** Work instruction **
Word for word, write the lines below out again, with no pictures.

(Stored data)
•••••

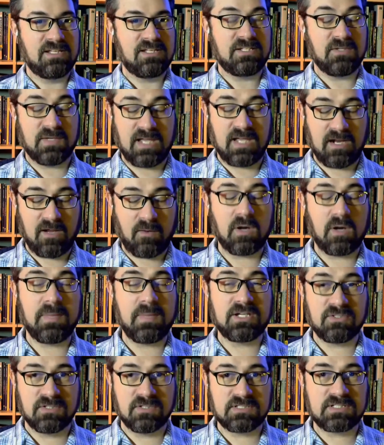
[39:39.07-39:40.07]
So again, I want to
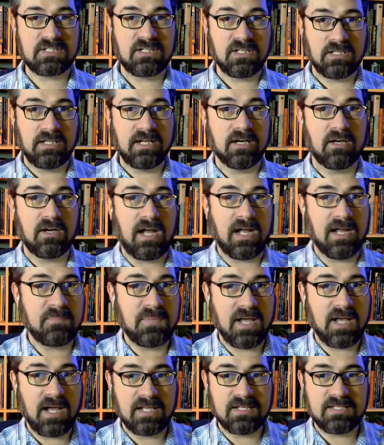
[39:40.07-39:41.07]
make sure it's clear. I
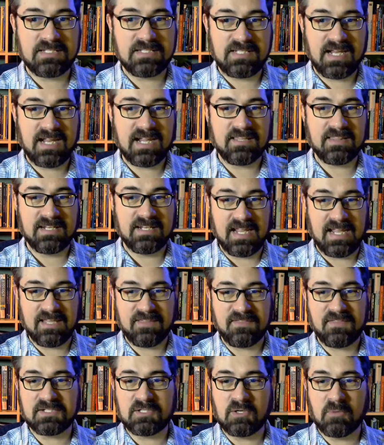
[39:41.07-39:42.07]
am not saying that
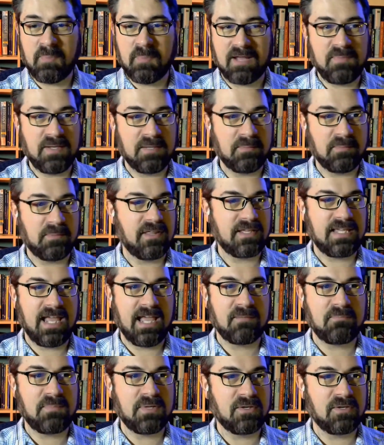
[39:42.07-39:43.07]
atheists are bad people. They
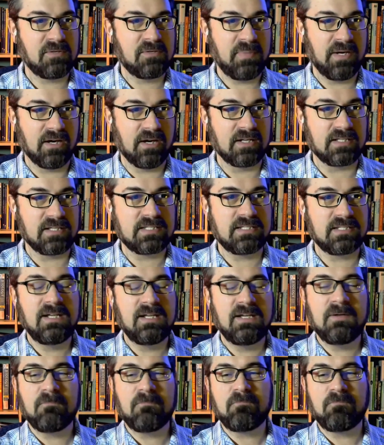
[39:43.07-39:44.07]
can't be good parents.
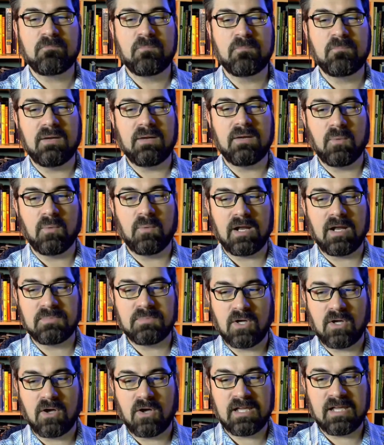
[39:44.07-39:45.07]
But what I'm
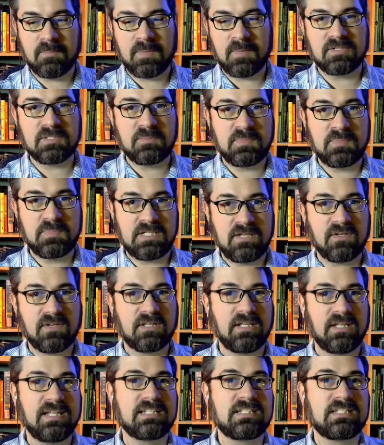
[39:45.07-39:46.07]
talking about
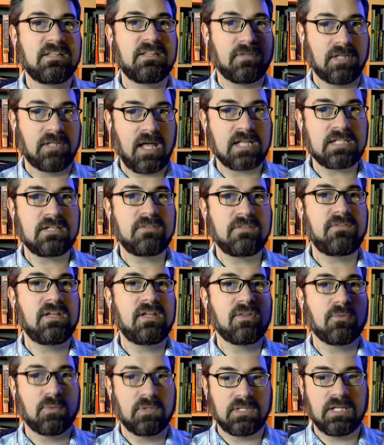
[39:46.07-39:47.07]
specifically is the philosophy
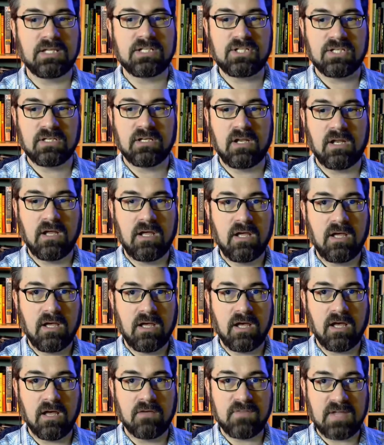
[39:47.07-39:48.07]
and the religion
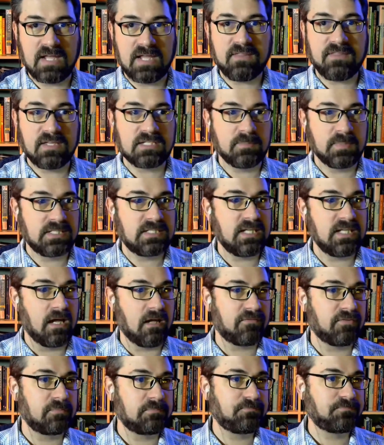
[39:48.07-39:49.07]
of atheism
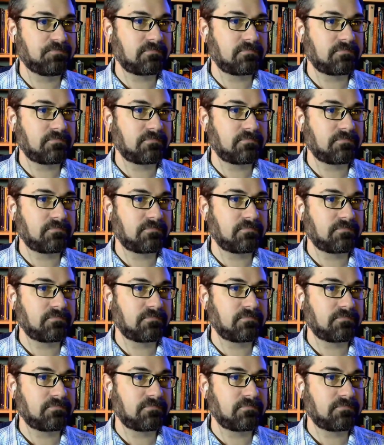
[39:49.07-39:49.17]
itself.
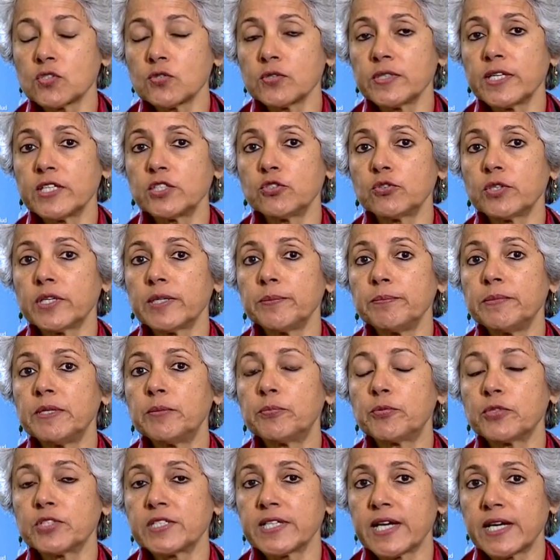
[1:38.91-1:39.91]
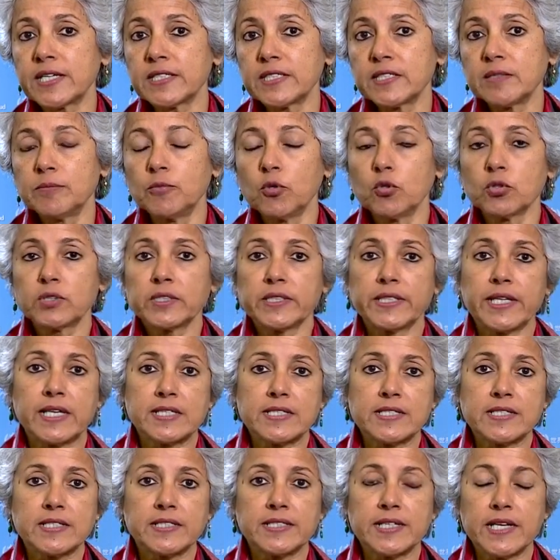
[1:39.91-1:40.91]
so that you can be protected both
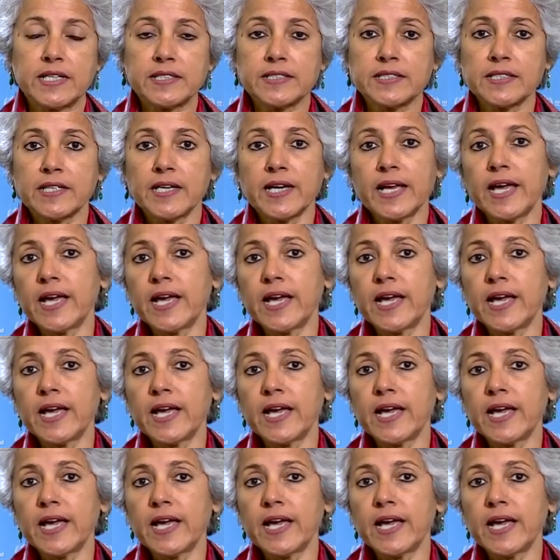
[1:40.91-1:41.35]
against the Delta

•••••

** Your response **
[39:39.07-39:40.07]
So again, I want to
[39:40.07-39:41.07]
make sure it's clear. I
[39:41.07-39:42.07]
am not saying that
[39:42.07-39:43.07]
atheists are bad people. They
[39:43.07-39:44.07]
can't be good parents.
[39:44.07-39:45.07]
But what I'm
[39:45.07-39:46.07]
talking about
[39:46.07-39:47.07]
specifically is the philosophy
[39:47.07-39:48.07]
and the religion
[39:48.07-39:49.07]
of atheism
[39:49.07-39:49.17]
itself.
[1:38.91-1:39.91]
[1:39.91-1:40.91]
so that you can be protected both
[1:40.91-1:41.35]
against the Delta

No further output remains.